Without altering a word, return the records below, but exclude the pictures.
╔══
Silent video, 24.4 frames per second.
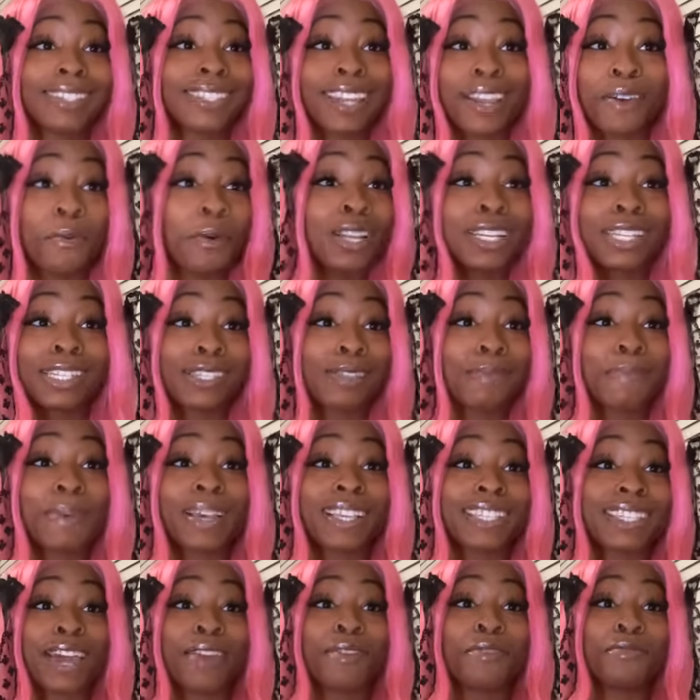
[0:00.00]
And that wasn't just the
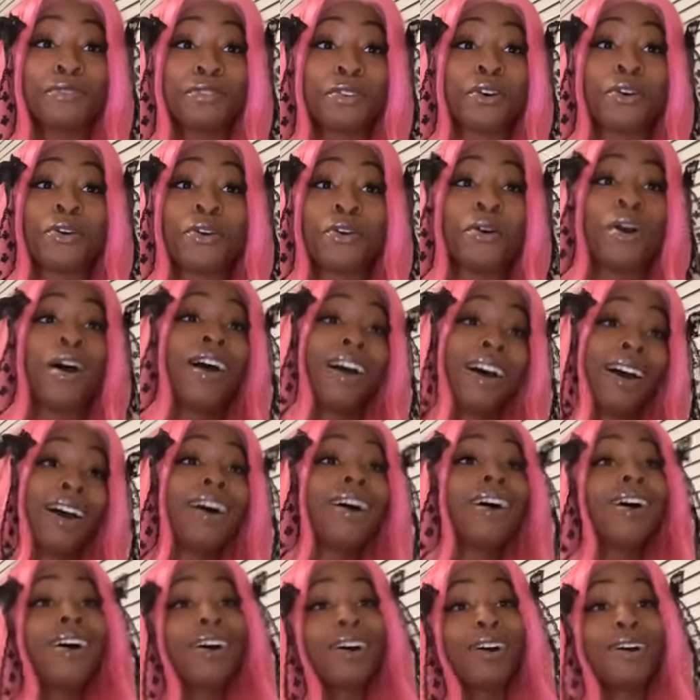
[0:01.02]
best night of, you know,
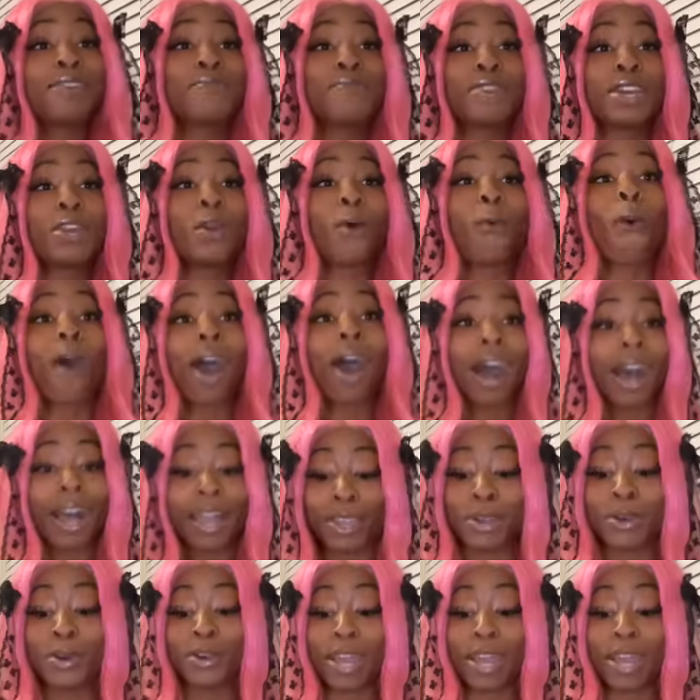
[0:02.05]
of in a while.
╚══
§ **SOLUTION FOR THIS PROBLEM**:
Silent video, 24.4 frames per second.
[0:00.00]
And that wasn't just the
[0:01.02]
best night of, you know,
[0:02.05]
of in a while.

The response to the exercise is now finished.